The Italian journalist's chat with Kelly and his colleagues was brief. She handed over the papers; Kelly told her the embassy would look into the matter. But Kelly had not been briefed on what others in the embassy knew.

CIA Role

One person who refused to meet with Burba was the CIA chief of station. A few days after the Sept. 11, 2001, attacks in the United States, Sismi, the Italian intelligence agency, had sent along information about the alleged sale of uranium to Iraq. The station chief asked for more information and would later consider it far-fetched.

On Oct. 15, 2001, the CIA reports officer at the embassy wrote a brief summary based on the Sismi intelligence, signed and dated it, and routed it to CIA's Operations Directorate in Langley, with copies going to the clandestine service's European and Near East divisions. The reports officer had limited its distribution because the intelligence was uncorroborated; she was aware of Sismi's questionable track record and did not believe the report merited wider dissemination.

The Operations Directorate then passed the raw intelligence to the CIA's Intelligence Directorate and to sister agencies, including the Defense Intelligence Agency. A more polished document, called a Senior Executive Intelligence Brief, was written at Langley three days later in which the CIA mentioned the new intelligence but added important caveats. The classified document, whose distribution was limited to senior policymakers and the congressional intelligence committees, said there was no corroboration and noted that Iraq had "no known facilities for processing or enriching the material."

Pushing the Africa Claim

Almost four months later, on Feb. 5, 2002, the CIA received more information from Sismi, including the verbatim text of one of the documents. The CIA failed to recognize that it was riddled with errors, including misspellings and the wrong names for key officials. But it was a separate DIA report about the claims that would lead Cheney to demand further investigation. In response, the CIA dispatched Wilson to Niger.
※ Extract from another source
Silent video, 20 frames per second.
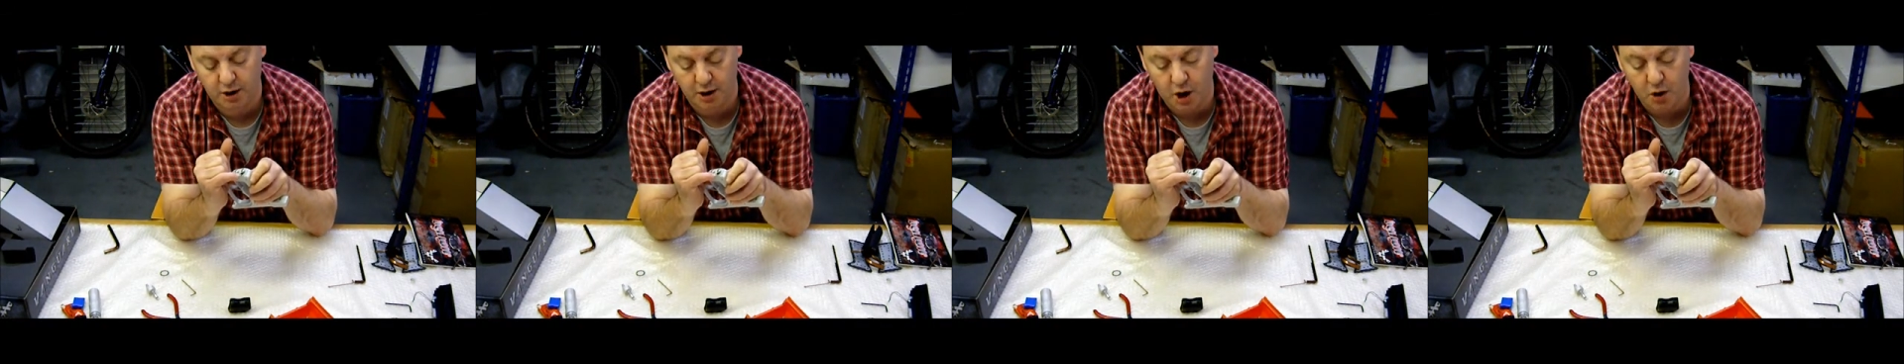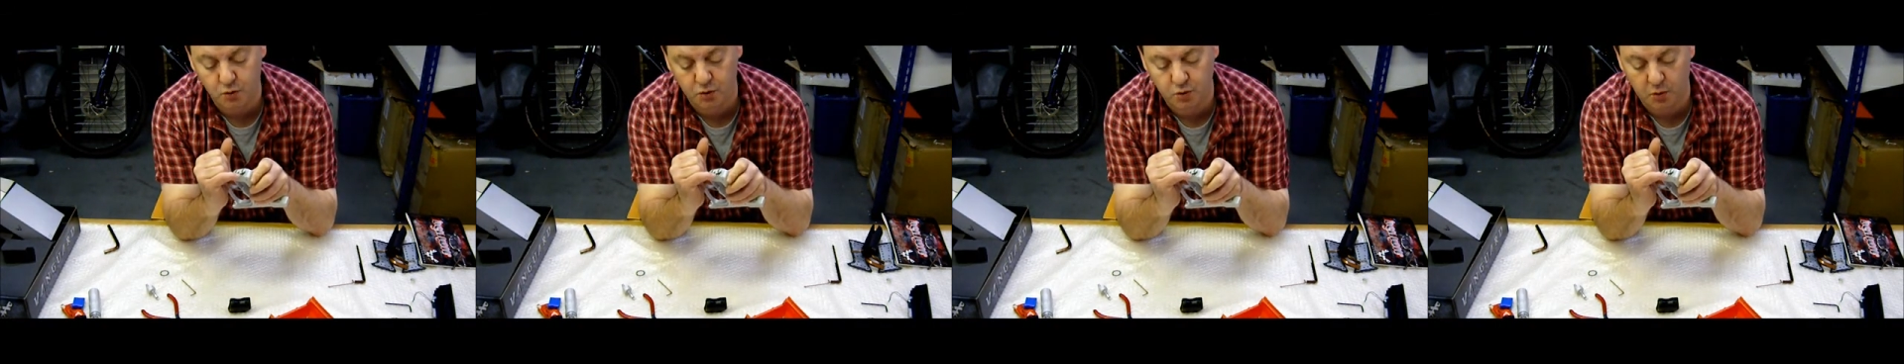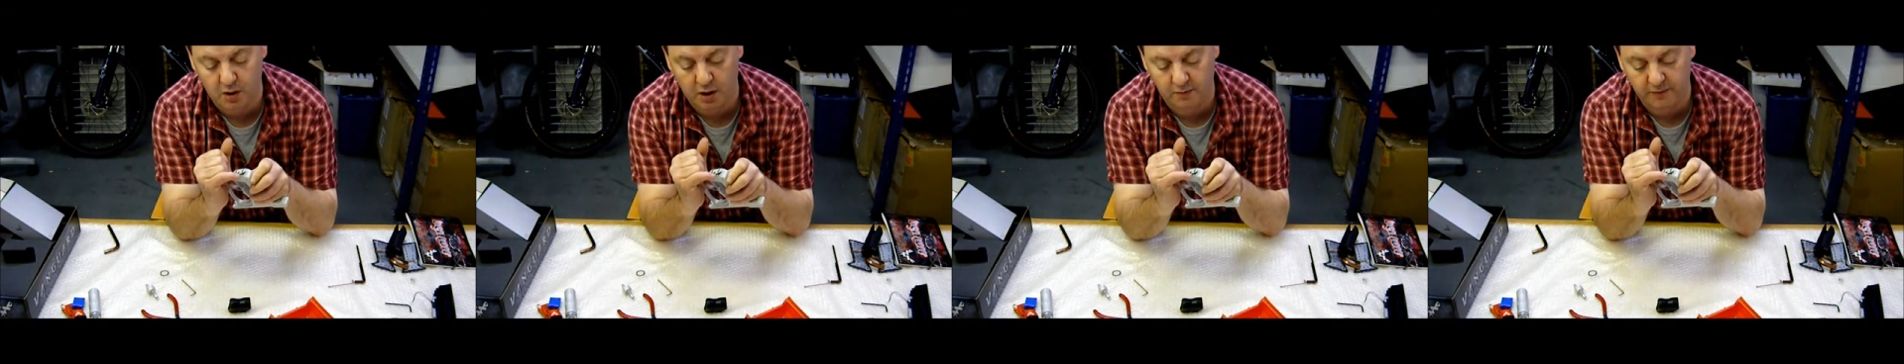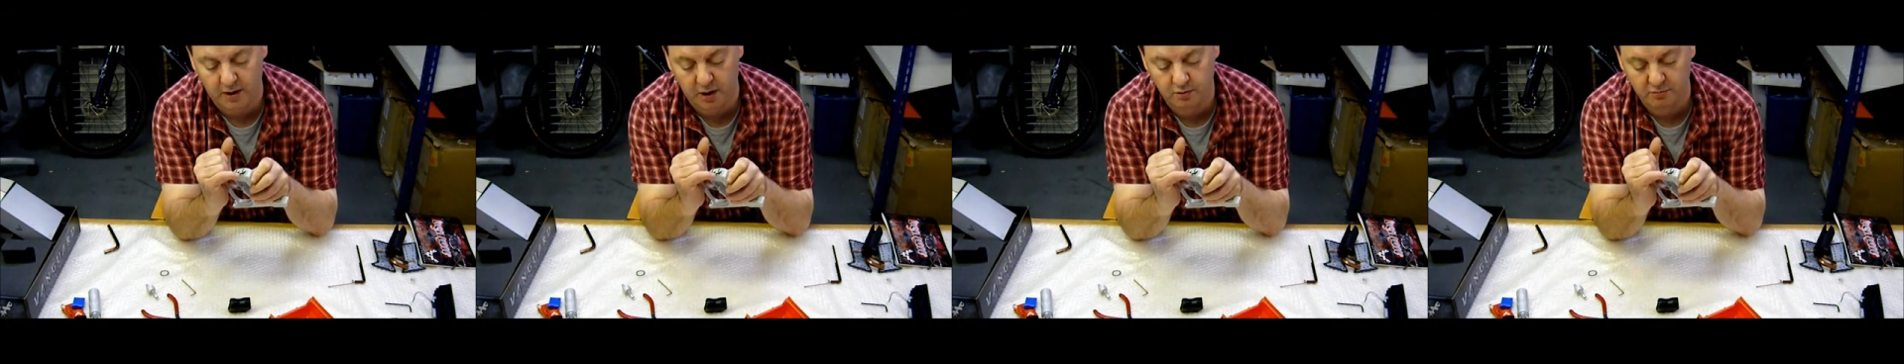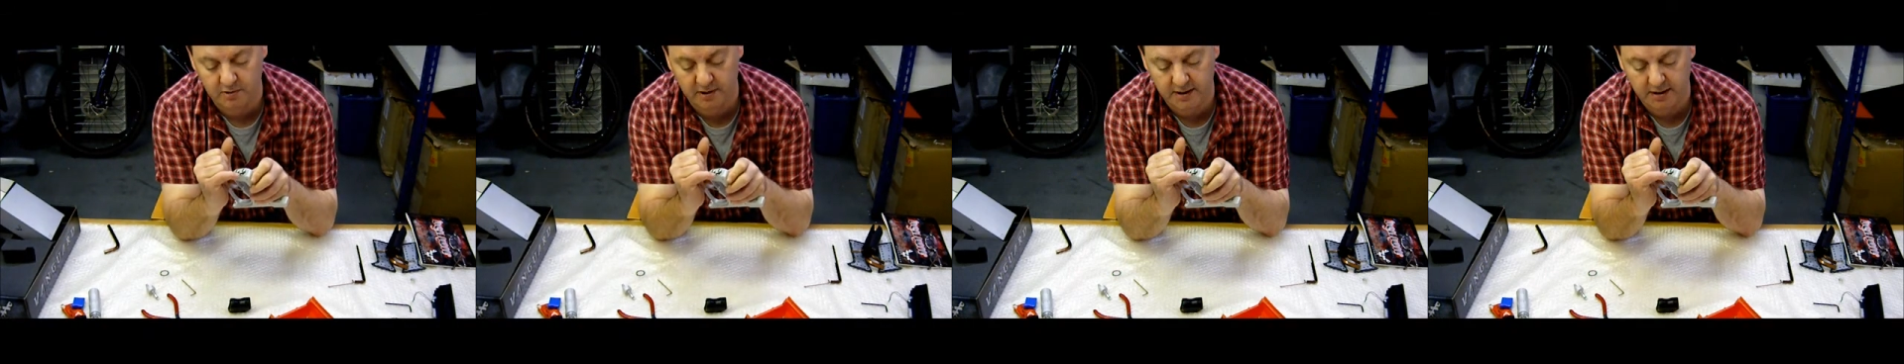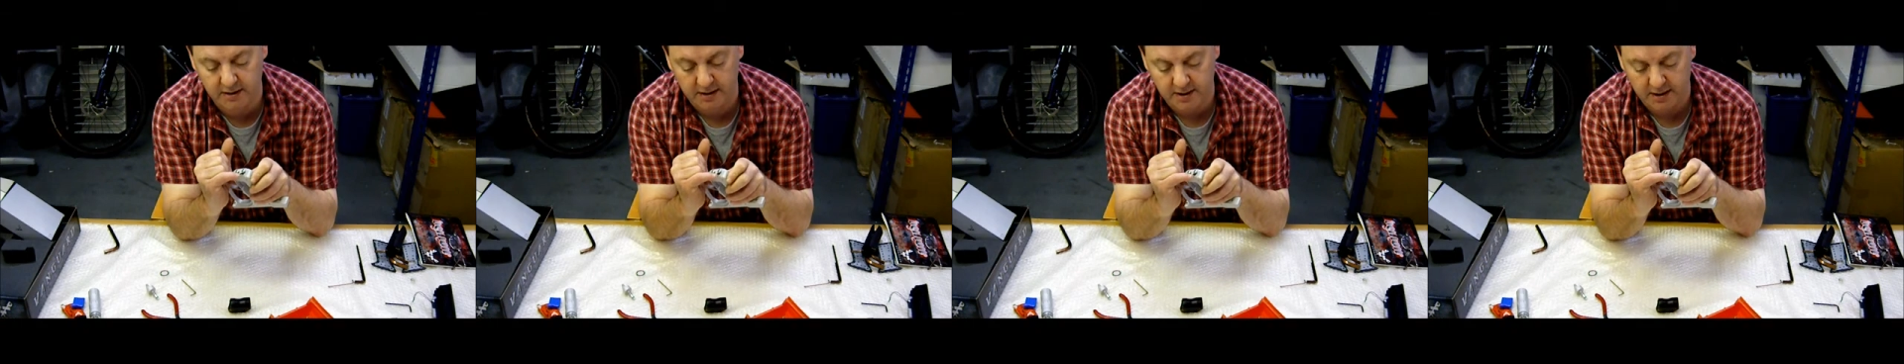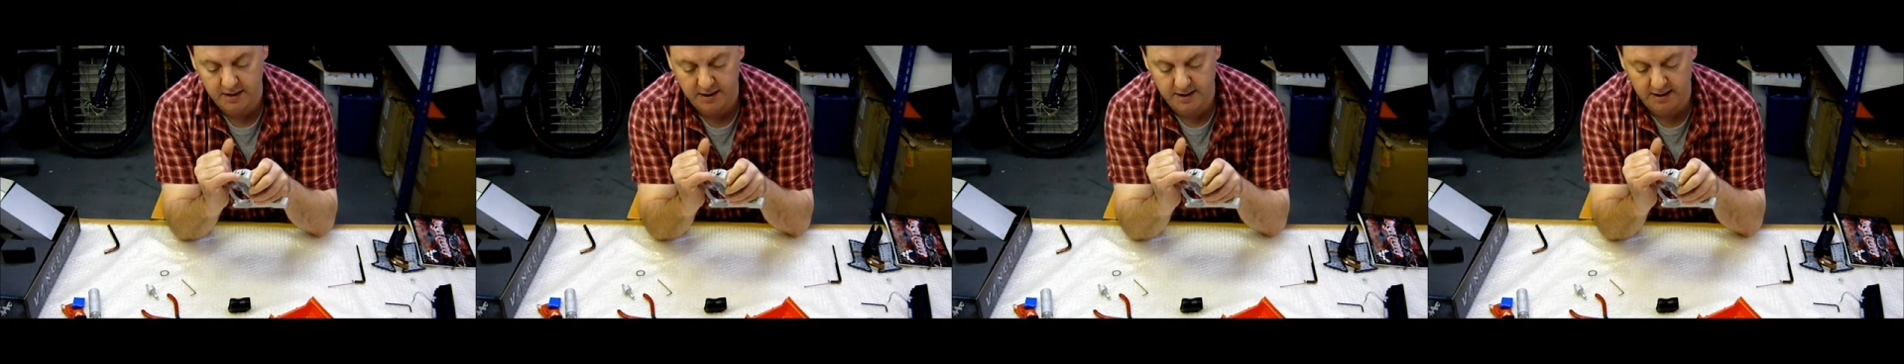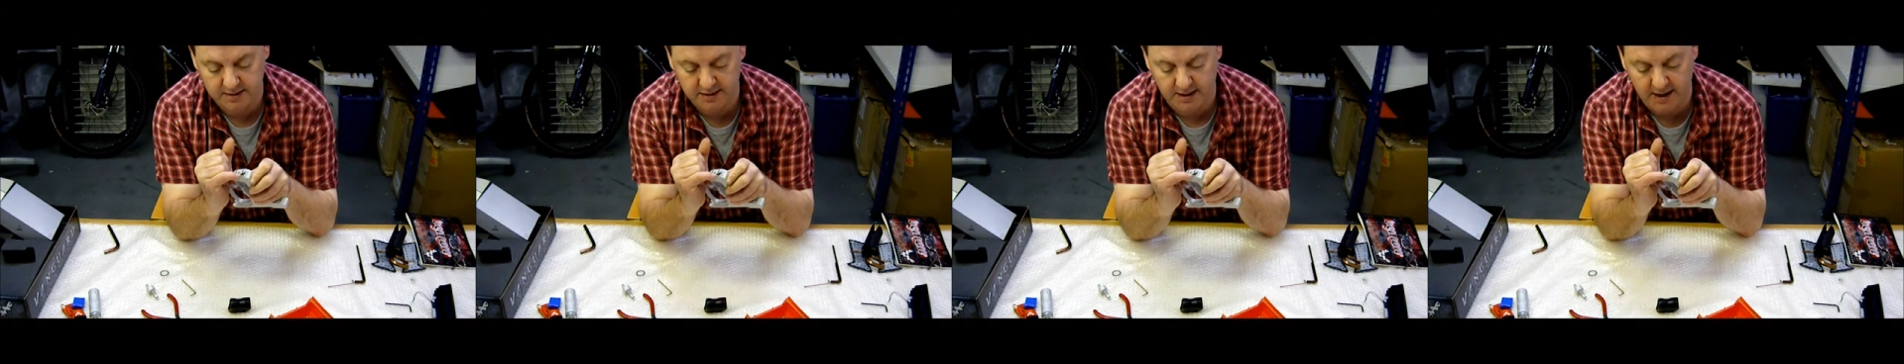O12 O-ring,
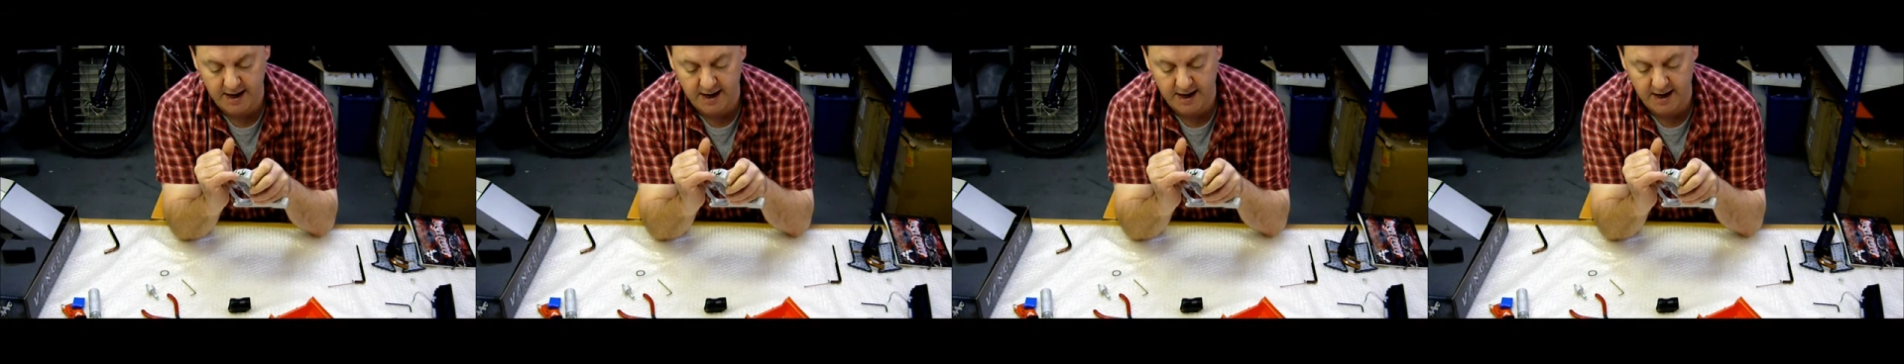that's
Martino's approach to Burba eight months later with the Italian letter coincided with accelerating U.S. preparations for war. On Oct. 7, 2002, the same day Martino gave Burba the dossier, President Bush launched a new hard-line PR campaign on Iraq. In a speech in Cincinnati, he declared that Iraq under Saddam Hussein was a "grave threat" to U.S. national security.

"It possesses and produces chemical and biological weapons. It is seeking nuclear weapons," the president warned.

CIA Director George J. Tenet had vetted the text of Bush's speech and was able to persuade the White House to drop one questionable claim: that Iraq was seeking uranium in Africa. The information was too fishy, Tenet explained to the National Security Council and Bush's speechwriters.

Bush dropped the shopping-for-uranium claim, but ratcheted up the bomb threat. He said in Cincinnati that if Hussein obtained bomb-grade uranium the size of a softball, he would have a nuclear bomb within a year. This particular doomsday scenario had first been unveiled several weeks earlier, on Aug. 26, by Cheney. In a speech in Nashville to the 103rd national convention of the Veterans of Foreign Wars, he declared with no equivocation that Hussein had "resumed his efforts to acquire nuclear weapons."

On Oct. 16, Burba sat on a plane on her way to Niger, while in Washington, copies of the Italian letter and the accompanying dossier were placed on the table at an interagency nuclear proliferation meeting hosted by the State Department's Bureau of Intelligence and Research.